The optimal subset of variables in the final stratification model consisted of N-cadherin, EPCAM, Age, mTOR (NEAT). Risk groups from NEAT had a markedly different prognosis in the validation cohort (log-rank p = 7.62 × 10; hazard ratio (HR) 37.9, 95% confidence interval 4.1-353.8) and 2-year survival rates (accuracy = 82%, Matthews correlation coefficient = 0.62). Comparisons with established clinico-pathological scores suggest favourable performance for NEAT (Net reclassification improvement 7.1% vs International Metastatic Database Consortium score, 25.4% vs Memorial Sloan Kettering Cancer Center score). Limitations include the relatively small cohorts and associated wide confidence intervals on predictive performance.
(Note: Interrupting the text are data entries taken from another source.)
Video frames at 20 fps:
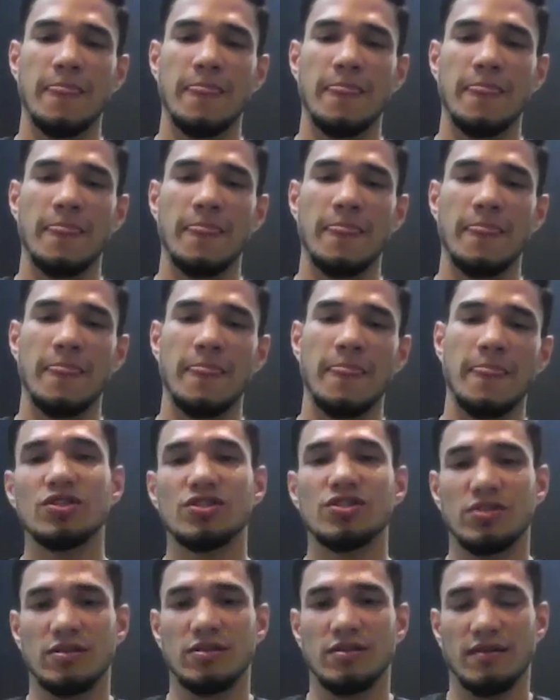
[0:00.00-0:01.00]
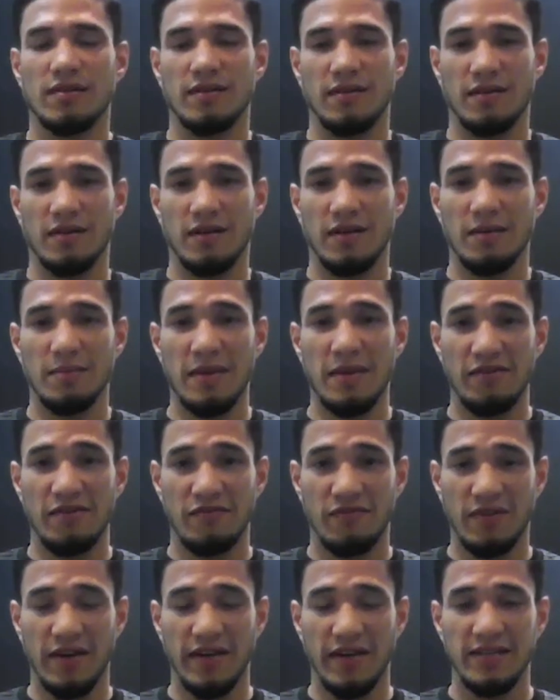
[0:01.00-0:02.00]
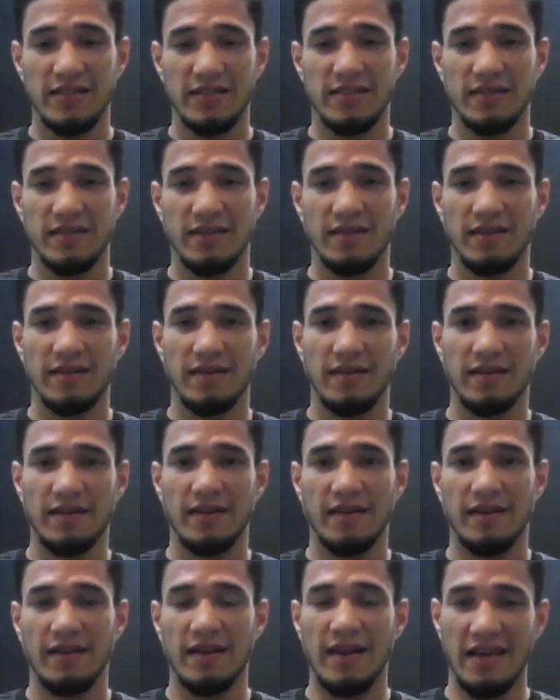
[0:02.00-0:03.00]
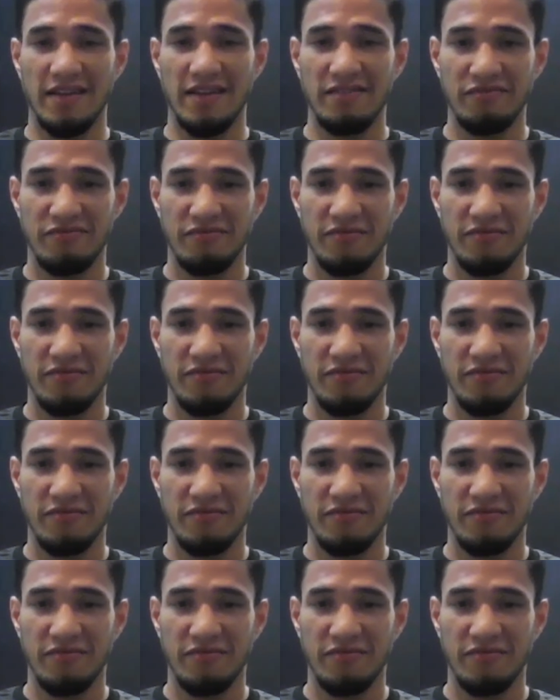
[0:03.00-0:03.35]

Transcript: and do watch my fight live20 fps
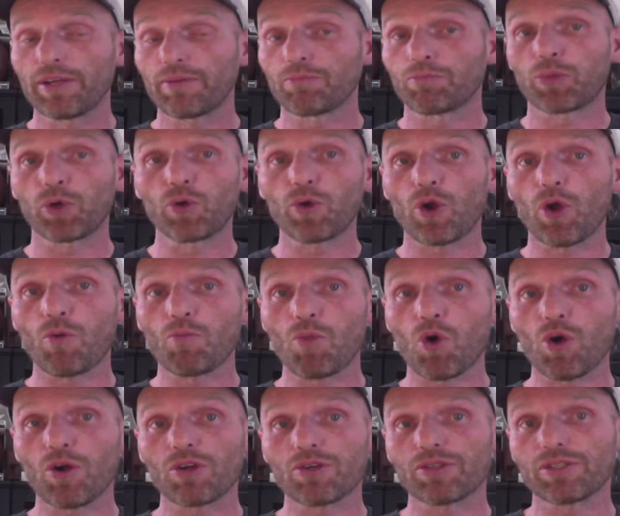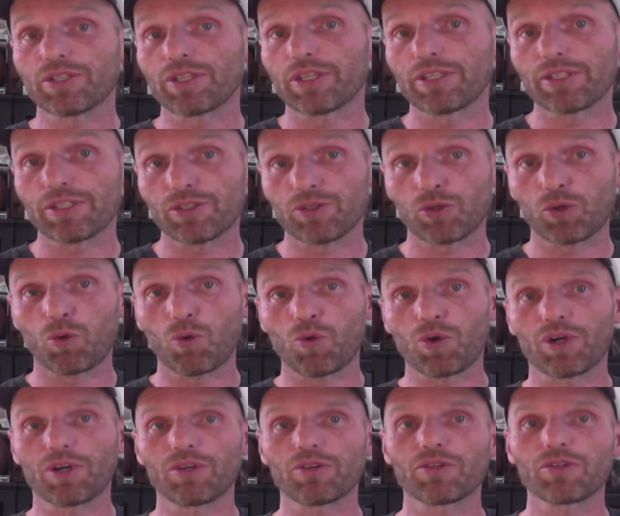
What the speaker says: Bruno Mars's tour?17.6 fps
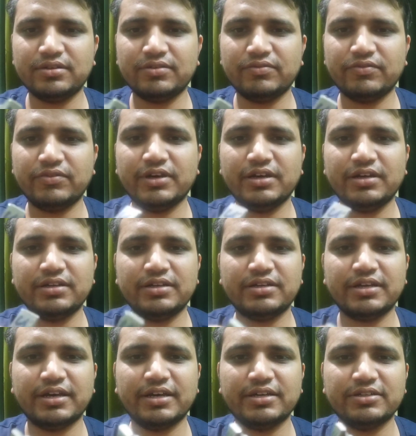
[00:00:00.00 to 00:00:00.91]
where it
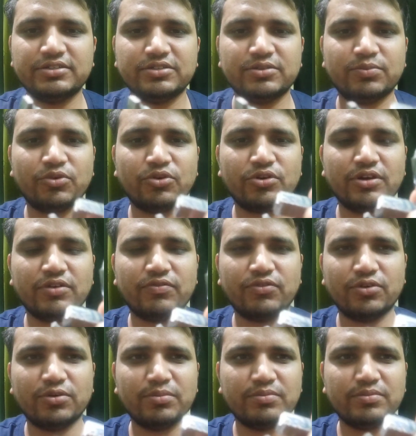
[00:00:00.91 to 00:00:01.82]
has broken
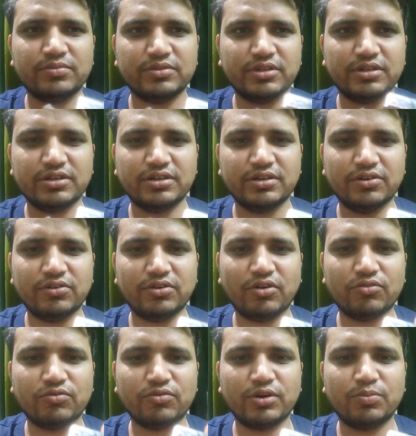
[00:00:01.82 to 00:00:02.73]
from the
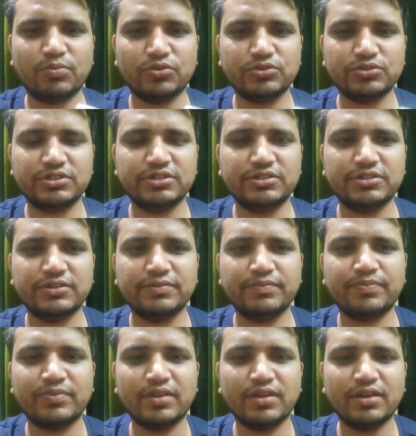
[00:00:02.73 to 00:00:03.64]
downward
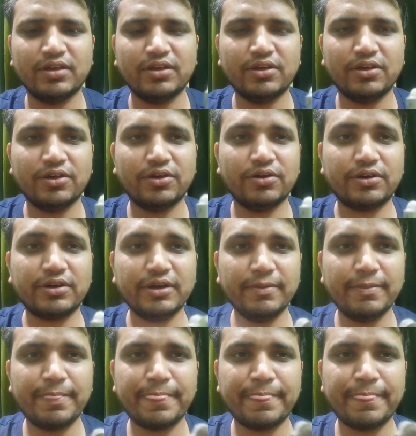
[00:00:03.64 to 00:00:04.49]
position. Okay,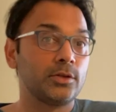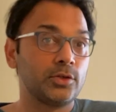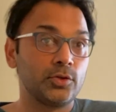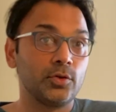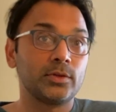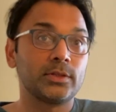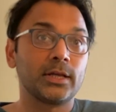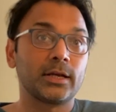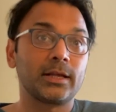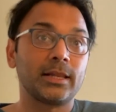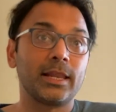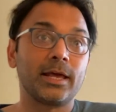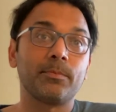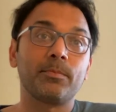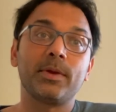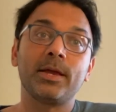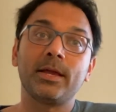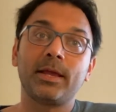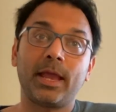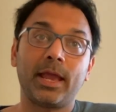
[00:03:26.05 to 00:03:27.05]
took the
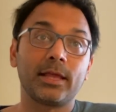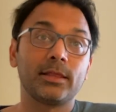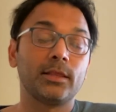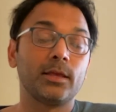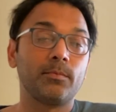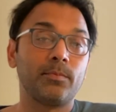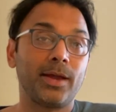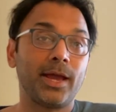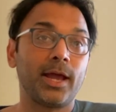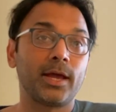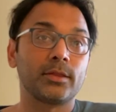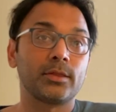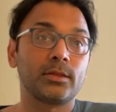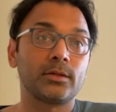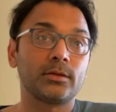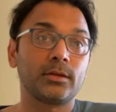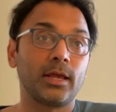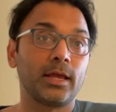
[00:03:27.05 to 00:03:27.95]
CLEP and they passed.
Our multiregion sampling approach enabled investigation of NEAT validation when limiting the number of samples analysed per tumour, which significantly degraded performance. Indeed, sample selection could change risk group assignment for 64% of patients, and prognostication with one sample per patient performed only slightly better than random expectation (median logHR = 0.109). Low grade tissue was associated with 3.5-fold greater variation in predicted risk than high grade (p = 0.044).
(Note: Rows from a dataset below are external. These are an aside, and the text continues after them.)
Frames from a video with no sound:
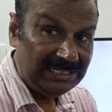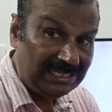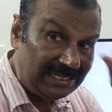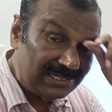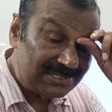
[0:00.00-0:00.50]

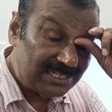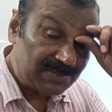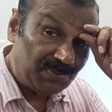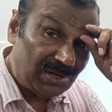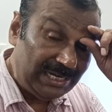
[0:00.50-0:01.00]
intestine,
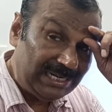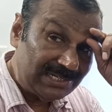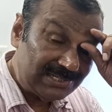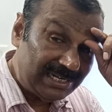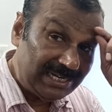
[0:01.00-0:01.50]
small
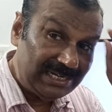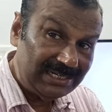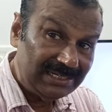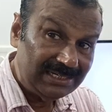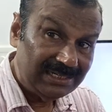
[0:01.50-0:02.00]

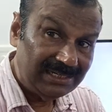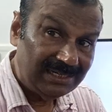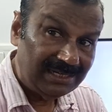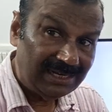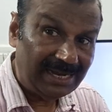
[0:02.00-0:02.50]
intestine
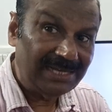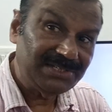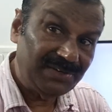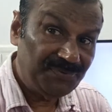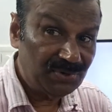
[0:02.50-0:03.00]
has
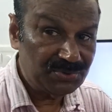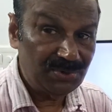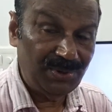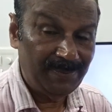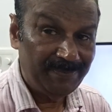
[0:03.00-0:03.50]

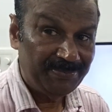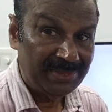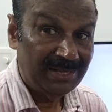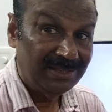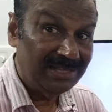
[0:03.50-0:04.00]
typhlosoal.
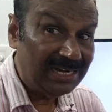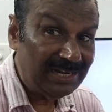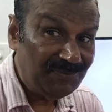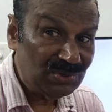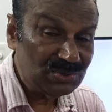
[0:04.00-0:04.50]
The
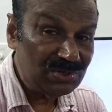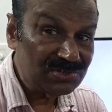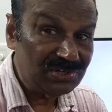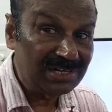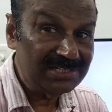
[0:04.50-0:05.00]
typhlosoal
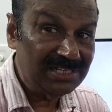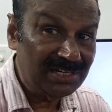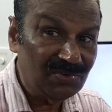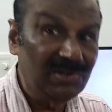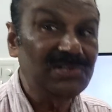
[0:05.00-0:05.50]
starts in the
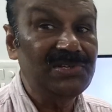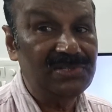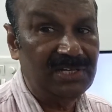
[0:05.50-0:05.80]
26th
This case study in mccRCC quantitatively demonstrates the critical importance of tumour sampling for the success of molecular biomarker studies research where ITH is a factor. The NEAT model shows promise for mccRCC prognostication and warrants follow-up in larger cohorts. Our work evidences actionable parameters to guide sample collection (tumour coverage, size, grade) to inform the development of reproducible molecular risk stratification methods.
转移性透明细胞肾细胞癌(mccRCC)预后较差,迫切需要更好的临床工具用于预后评估以及预测治疗反应。在分子风险分层方面投入了大量精力,试图克服局限于传统临床参数的方法所遇到的性能上限。然而,结果的重复验证颇具挑战,肿瘤内异质性(ITH)可能会干扰基于组织的分层尝试。
我们通过病理学家指导的多区域采样(n = 183),研究了混淆性ITH对一种新型分子预后模型性能的影响,该采样来自SuMR试验(开发组,n = 22)和SCOTRRCC研究(验证组,n = 22)中地理上分离的mccRCC队列。通过反相蛋白阵列(RPPA)定量的肿瘤蛋白水平与临床变量一起进行了研究。正则化包装选择确定了用于以总生存为主要终点的Cox多变量分析的特征。
最终分层模型中的最佳变量子集由N-钙黏蛋白、上皮细胞黏附分子、年龄、雷帕霉素靶蛋白(NEAT)组成。NEAT风险组在验证队列中的预后明显不同(对数秩检验p = 7.62×10;风险比(HR)37.9,95%置信区间4.1 - 353.8),2年生存率(准确性 = 82%,马修斯相关系数 = 0.62)。与既定的临床病理评分比较表明NEAT表现良好(净重新分类改善率与国际转移性数据库联盟评分相比为7.1%,与纪念斯隆凯特琳癌症中心评分相比为25.4%)。局限性包括队列相对较小以及预测性能的相关置信区间较宽。我们的多区域采样方法在限制每个肿瘤分析的样本数量时能够对NEAT进行验证,这显著降低了性能。实际上,样本选择可改变64%患者的风险组分配,每位患者用一个样本进行预后评估仅略优于随机预期(中位对数HR = 0.109)。低级别组织的预测风险变化比高级别组织大3.5倍(p = 0.044)。
该mccRCC案例研究定量证明了肿瘤采样对于ITH是一个因素的分子生物标志物研究成功的至关重要性。NEAT模型在mccRCC预后评估方面显示出前景,值得在更大队列中进行随访。我们的工作证明了可指导样本采集的可行参数(肿瘤覆盖范围、大小、级别),以促进可重复的分子风险分层方法的开发。